TASK PROMPT:
Make an exact copy of the lines below.

─── DATASET CONTENT

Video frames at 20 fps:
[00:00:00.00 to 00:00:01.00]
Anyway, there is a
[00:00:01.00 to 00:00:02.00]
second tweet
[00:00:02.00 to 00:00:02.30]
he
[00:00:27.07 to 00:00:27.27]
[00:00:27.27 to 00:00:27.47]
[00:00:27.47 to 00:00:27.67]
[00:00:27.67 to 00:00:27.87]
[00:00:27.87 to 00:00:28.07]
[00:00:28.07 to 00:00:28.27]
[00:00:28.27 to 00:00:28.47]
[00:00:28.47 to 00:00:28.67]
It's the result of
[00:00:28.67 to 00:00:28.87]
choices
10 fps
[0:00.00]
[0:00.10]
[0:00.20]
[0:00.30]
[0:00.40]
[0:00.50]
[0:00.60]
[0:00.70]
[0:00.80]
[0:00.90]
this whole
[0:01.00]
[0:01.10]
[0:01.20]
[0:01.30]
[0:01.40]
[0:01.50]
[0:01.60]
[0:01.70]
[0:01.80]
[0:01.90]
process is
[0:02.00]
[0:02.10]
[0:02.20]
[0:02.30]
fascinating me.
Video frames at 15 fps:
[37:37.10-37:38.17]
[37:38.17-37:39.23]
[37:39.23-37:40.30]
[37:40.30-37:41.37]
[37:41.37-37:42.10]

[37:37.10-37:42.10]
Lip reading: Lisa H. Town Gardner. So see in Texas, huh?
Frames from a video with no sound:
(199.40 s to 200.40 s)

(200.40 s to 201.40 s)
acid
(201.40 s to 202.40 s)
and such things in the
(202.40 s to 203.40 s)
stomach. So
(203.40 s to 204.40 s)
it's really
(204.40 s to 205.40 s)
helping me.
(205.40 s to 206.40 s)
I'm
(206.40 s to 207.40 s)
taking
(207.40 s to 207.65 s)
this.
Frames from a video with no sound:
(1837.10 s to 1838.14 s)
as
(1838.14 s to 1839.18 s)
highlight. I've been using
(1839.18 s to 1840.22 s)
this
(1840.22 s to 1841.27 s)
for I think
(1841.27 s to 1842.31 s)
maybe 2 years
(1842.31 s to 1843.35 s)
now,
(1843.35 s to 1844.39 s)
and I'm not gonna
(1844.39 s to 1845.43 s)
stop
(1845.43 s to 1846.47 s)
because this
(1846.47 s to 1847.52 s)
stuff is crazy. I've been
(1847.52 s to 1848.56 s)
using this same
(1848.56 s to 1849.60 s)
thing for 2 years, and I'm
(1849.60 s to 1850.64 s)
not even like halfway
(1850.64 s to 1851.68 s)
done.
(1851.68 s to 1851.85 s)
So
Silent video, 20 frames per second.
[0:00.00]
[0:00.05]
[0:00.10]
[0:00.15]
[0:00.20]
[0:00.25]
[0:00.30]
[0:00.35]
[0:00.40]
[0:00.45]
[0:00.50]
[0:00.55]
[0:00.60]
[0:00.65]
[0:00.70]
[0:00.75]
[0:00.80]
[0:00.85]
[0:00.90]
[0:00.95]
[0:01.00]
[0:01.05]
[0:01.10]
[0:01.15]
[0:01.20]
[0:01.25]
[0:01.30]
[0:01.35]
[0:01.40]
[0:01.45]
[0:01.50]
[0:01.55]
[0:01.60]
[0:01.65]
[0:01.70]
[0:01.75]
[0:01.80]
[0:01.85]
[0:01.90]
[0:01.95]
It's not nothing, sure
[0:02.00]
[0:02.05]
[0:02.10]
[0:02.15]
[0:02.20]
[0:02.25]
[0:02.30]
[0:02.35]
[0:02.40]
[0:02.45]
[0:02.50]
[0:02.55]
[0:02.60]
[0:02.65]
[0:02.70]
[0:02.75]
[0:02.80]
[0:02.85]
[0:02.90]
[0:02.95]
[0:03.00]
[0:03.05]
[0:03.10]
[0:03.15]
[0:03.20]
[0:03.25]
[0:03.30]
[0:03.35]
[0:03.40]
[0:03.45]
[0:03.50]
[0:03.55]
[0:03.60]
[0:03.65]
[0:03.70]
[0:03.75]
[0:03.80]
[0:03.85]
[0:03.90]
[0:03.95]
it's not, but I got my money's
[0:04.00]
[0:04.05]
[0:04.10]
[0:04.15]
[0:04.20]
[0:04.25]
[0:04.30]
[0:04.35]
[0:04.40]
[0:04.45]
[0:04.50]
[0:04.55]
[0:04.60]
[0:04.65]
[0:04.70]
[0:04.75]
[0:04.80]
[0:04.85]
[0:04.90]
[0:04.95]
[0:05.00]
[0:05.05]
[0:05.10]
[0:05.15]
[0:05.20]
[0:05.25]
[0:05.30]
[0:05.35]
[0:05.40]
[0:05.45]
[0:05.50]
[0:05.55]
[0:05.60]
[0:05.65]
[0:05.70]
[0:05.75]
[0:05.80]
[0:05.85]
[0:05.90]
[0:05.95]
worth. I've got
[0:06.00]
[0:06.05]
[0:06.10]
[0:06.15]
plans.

──────

RESULT FOR THIS EXERCISE:
Video frames at 20 fps:
[00:00:00.00 to 00:00:01.00]
Anyway, there is a
[00:00:01.00 to 00:00:02.00]
second tweet
[00:00:02.00 to 00:00:02.30]
he
[00:00:27.07 to 00:00:27.27]
[00:00:27.27 to 00:00:27.47]
[00:00:27.47 to 00:00:27.67]
[00:00:27.67 to 00:00:27.87]
[00:00:27.87 to 00:00:28.07]
[00:00:28.07 to 00:00:28.27]
[00:00:28.27 to 00:00:28.47]
[00:00:28.47 to 00:00:28.67]
It's the result of
[00:00:28.67 to 00:00:28.87]
choices
10 fps
[0:00.00]
[0:00.10]
[0:00.20]
[0:00.30]
[0:00.40]
[0:00.50]
[0:00.60]
[0:00.70]
[0:00.80]
[0:00.90]
this whole
[0:01.00]
[0:01.10]
[0:01.20]
[0:01.30]
[0:01.40]
[0:01.50]
[0:01.60]
[0:01.70]
[0:01.80]
[0:01.90]
process is
[0:02.00]
[0:02.10]
[0:02.20]
[0:02.30]
fascinating me.
Video frames at 15 fps:
[37:37.10-37:38.17]
[37:38.17-37:39.23]
[37:39.23-37:40.30]
[37:40.30-37:41.37]
[37:41.37-37:42.10]

[37:37.10-37:42.10]
Lip reading: Lisa H. Town Gardner. So see in Texas, huh?
Frames from a video with no sound:
(199.40 s to 200.40 s)

(200.40 s to 201.40 s)
acid
(201.40 s to 202.40 s)
and such things in the
(202.40 s to 203.40 s)
stomach. So
(203.40 s to 204.40 s)
it's really
(204.40 s to 205.40 s)
helping me.
(205.40 s to 206.40 s)
I'm
(206.40 s to 207.40 s)
taking
(207.40 s to 207.65 s)
this.
Frames from a video with no sound:
(1837.10 s to 1838.14 s)
as
(1838.14 s to 1839.18 s)
highlight. I've been using
(1839.18 s to 1840.22 s)
this
(1840.22 s to 1841.27 s)
for I think
(1841.27 s to 1842.31 s)
maybe 2 years
(1842.31 s to 1843.35 s)
now,
(1843.35 s to 1844.39 s)
and I'm not gonna
(1844.39 s to 1845.43 s)
stop
(1845.43 s to 1846.47 s)
because this
(1846.47 s to 1847.52 s)
stuff is crazy. I've been
(1847.52 s to 1848.56 s)
using this same
(1848.56 s to 1849.60 s)
thing for 2 years, and I'm
(1849.60 s to 1850.64 s)
not even like halfway
(1850.64 s to 1851.68 s)
done.
(1851.68 s to 1851.85 s)
So
Silent video, 20 frames per second.
[0:00.00]
[0:00.05]
[0:00.10]
[0:00.15]
[0:00.20]
[0:00.25]
[0:00.30]
[0:00.35]
[0:00.40]
[0:00.45]
[0:00.50]
[0:00.55]
[0:00.60]
[0:00.65]
[0:00.70]
[0:00.75]
[0:00.80]
[0:00.85]
[0:00.90]
[0:00.95]
[0:01.00]
[0:01.05]
[0:01.10]
[0:01.15]
[0:01.20]
[0:01.25]
[0:01.30]
[0:01.35]
[0:01.40]
[0:01.45]
[0:01.50]
[0:01.55]
[0:01.60]
[0:01.65]
[0:01.70]
[0:01.75]
[0:01.80]
[0:01.85]
[0:01.90]
[0:01.95]
It's not nothing, sure
[0:02.00]
[0:02.05]
[0:02.10]
[0:02.15]
[0:02.20]
[0:02.25]
[0:02.30]
[0:02.35]
[0:02.40]
[0:02.45]
[0:02.50]
[0:02.55]
[0:02.60]
[0:02.65]
[0:02.70]
[0:02.75]
[0:02.80]
[0:02.85]
[0:02.90]
[0:02.95]
[0:03.00]
[0:03.05]
[0:03.10]
[0:03.15]
[0:03.20]
[0:03.25]
[0:03.30]
[0:03.35]
[0:03.40]
[0:03.45]
[0:03.50]
[0:03.55]
[0:03.60]
[0:03.65]
[0:03.70]
[0:03.75]
[0:03.80]
[0:03.85]
[0:03.90]
[0:03.95]
it's not, but I got my money's
[0:04.00]
[0:04.05]
[0:04.10]
[0:04.15]
[0:04.20]
[0:04.25]
[0:04.30]
[0:04.35]
[0:04.40]
[0:04.45]
[0:04.50]
[0:04.55]
[0:04.60]
[0:04.65]
[0:04.70]
[0:04.75]
[0:04.80]
[0:04.85]
[0:04.90]
[0:04.95]
[0:05.00]
[0:05.05]
[0:05.10]
[0:05.15]
[0:05.20]
[0:05.25]
[0:05.30]
[0:05.35]
[0:05.40]
[0:05.45]
[0:05.50]
[0:05.55]
[0:05.60]
[0:05.65]
[0:05.70]
[0:05.75]
[0:05.80]
[0:05.85]
[0:05.90]
[0:05.95]
worth. I've got
[0:06.00]
[0:06.05]
[0:06.10]
[0:06.15]
plans.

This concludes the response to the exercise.